The microprocessor-based thermostats which have become very prevalent provide substantial advantages of safe and accurate control of furnaces and air conditioning. In addition, the use of microprocessors allows easy addition of various features not otherwise easy to provide and at the same time improves the ease with which the owner can select the thermostat actions and parameters desired.
In these types of thermostats there are two main systems for providing power to the thermostat electronics. In one type, power is "stolen" when the relay or thyristor which controls furnace operation is open, from the 24 VAC power transformer which operates the furnace components. This power drives a DC power supply which charges a battery. The battery then operates the thermostat components. A second design uses simple replaceable dry cells as the power source for the microprocessor. Because the market demands it, it is necessary to extract a full season's use out of one set of dry cells. Therefore, the microprocessor itself as well as any other circuitry powered by the replaceable dry cells must have very low power draw.
Because of this requirement for low power draw, it is necessary for the microprocessor to provide very low power output signals to switch the power to the HVAC control. However, the use of low power output signals makes them vulnerable to noise which may cause power to be briefly supplied to the HVAC control. At the very least, such noise pulses can provide short power spikes which actuate the internal HVAC control relays briefly, and in a noisy situation, can lead to shortened control life. Certain types of controls also have timed sequences which start upon first application of power, and in this case each noise pulse will cause at least the first part of the sequence to occur. This is obviously undesirable.

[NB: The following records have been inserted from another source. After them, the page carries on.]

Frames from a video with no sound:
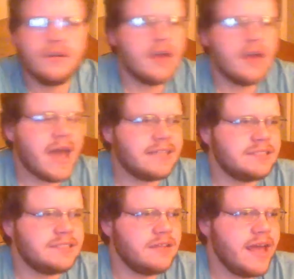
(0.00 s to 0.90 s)
I
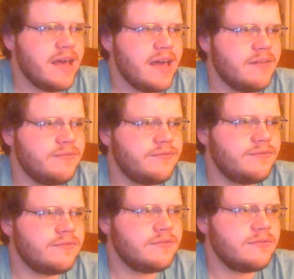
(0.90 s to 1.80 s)
still have
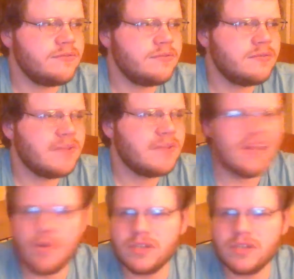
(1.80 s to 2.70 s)
like a
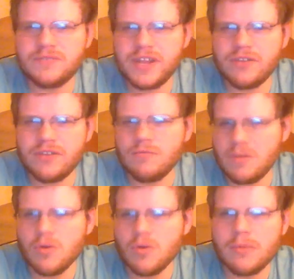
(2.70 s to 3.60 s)
bonus video,
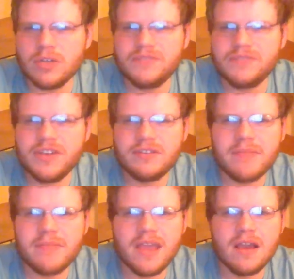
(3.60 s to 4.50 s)
1 more bonus video to
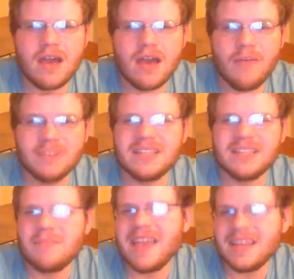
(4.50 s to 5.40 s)
make. I was going
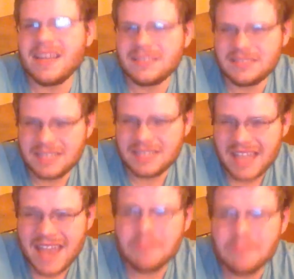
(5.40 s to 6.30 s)
to make it
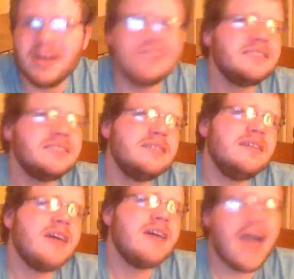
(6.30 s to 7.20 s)
tonight, but
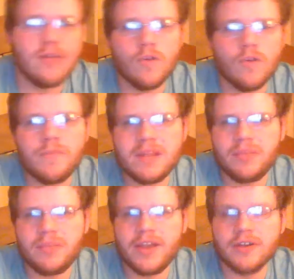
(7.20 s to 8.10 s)
in order for me to
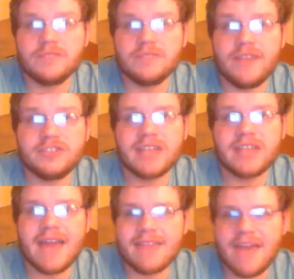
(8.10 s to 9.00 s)
play Herc's Adventures, I
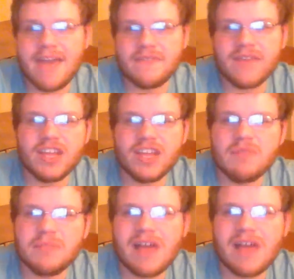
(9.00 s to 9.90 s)
had to have the volume
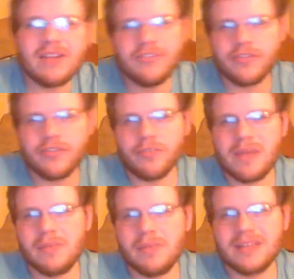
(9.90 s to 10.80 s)
up loud, and there are other
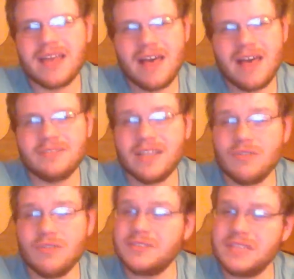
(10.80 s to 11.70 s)
people at the house that
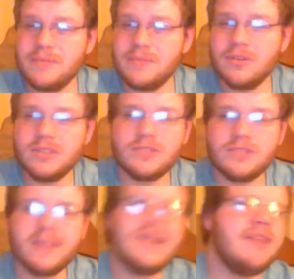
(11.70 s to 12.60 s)
go to sleep early, so
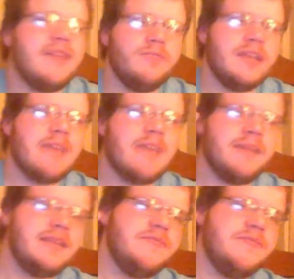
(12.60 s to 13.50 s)
I can't really have my
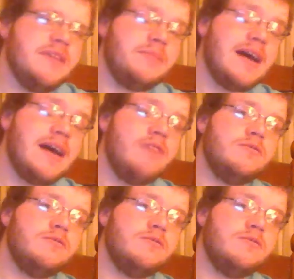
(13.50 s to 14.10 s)
TV up loud.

In these controls it is also desirable to use an inexpensive thyristor such as a triac as the switching element to control the power to the HVAC control rather than the relatively expensive latching relay which has been used in the past. The term "thyristor" is used hereafter to refer to any semiconductor device used for switching AC power. Power to operate the thyristor control circuitry is taken from across the thyristor. It is possible for this thyristor control circuitry to sometimes take a state which makes the thyristor conducting when power is first applied to them. It is important that failures in thermostat operation always lead to removing power from the HVAC control. This is because particularly in the operation of a furnace, continuous operation of the controlled device is much more dangerous than simply shutting it down. So in situations where a short power failure occurs, upon power being restored, the thyristor must not assume its conducting state.

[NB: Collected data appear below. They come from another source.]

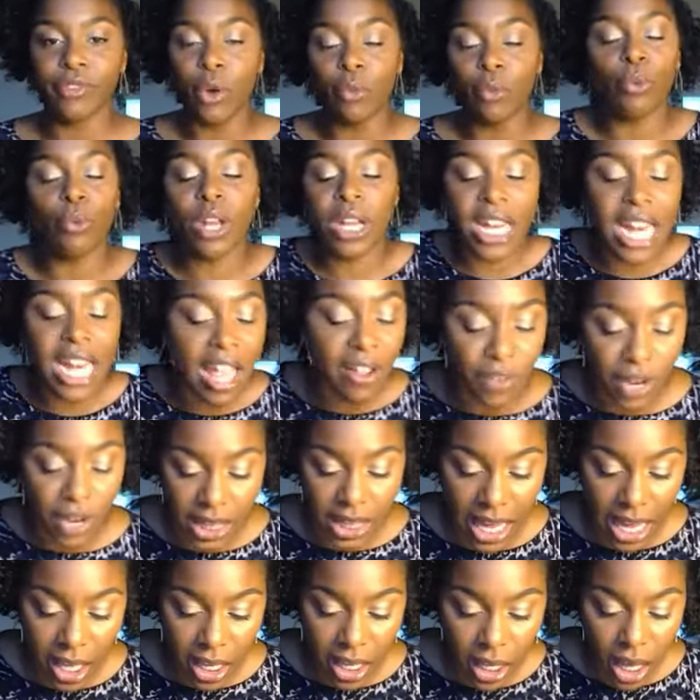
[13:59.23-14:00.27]
running
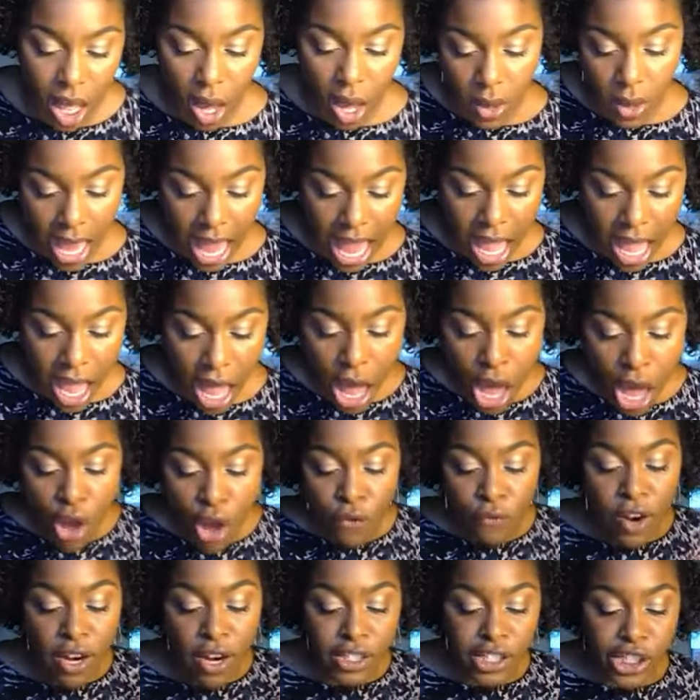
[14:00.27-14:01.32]
everything, okay?
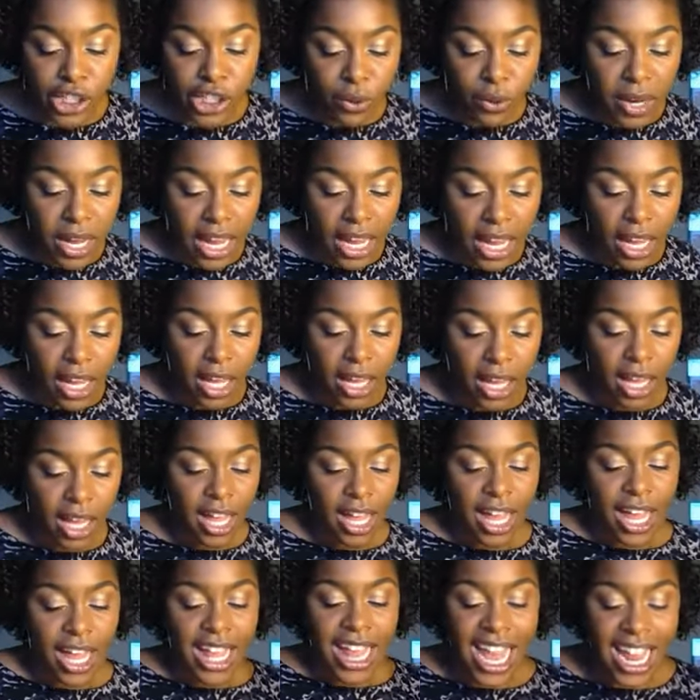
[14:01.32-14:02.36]
Verse 3,
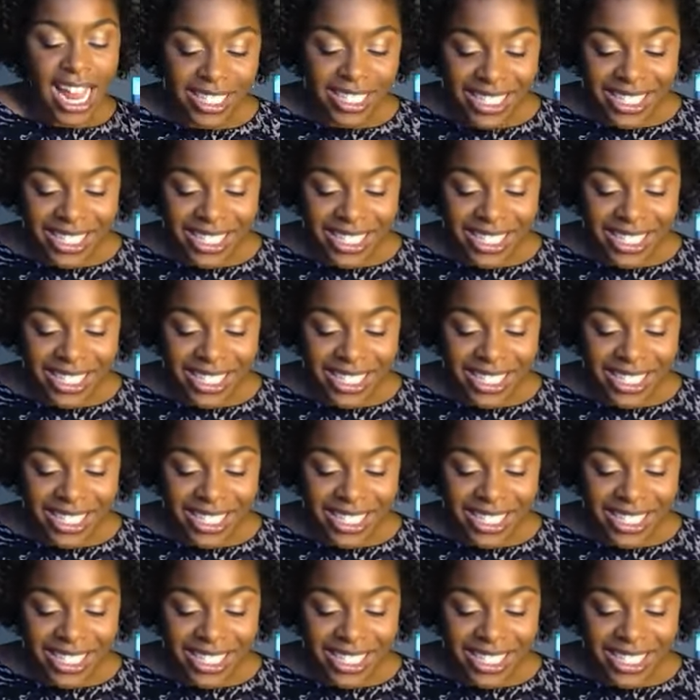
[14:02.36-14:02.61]
here's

A further safety-related problem involves complete or partial operating failure of the microprocessor. It is not easy to detect such a condition, but use of a watchdog-type of output port to produce the signal calling for conduction by the thyristor can substantially reduce the likelihood of microprocessor failure locking the thyristor in a conducting condition. Such a microprocessor port calls for conduction by the thyristor with a square wave output signal oscillating at some predetermined frequency generated by or during the execution of the programmed instructions. Any signal having a constant voltage or a frequency different from the predetermined value is used to request that the thyristor not conduct. An example of such a watchdog signal pattern in the burner control field is shown in U.S. Pat. No. 4,865,538. The theory is that it is unlikely that an improperly operating microprocessor will usually be incapable of producing the predetermined frequency as the output signal, and in fact this is a reasonable expectation.
U.S. Pat. No. 5,151,854 issued Sep. 29, 1992; having as joint applicant the applicant in this application, having the same assignee, and entitled Integrated Low Voltage Detect and Watchdog Circuit, discloses a circuit of which part is very similar to the detector circuit portion of the circuit to be described.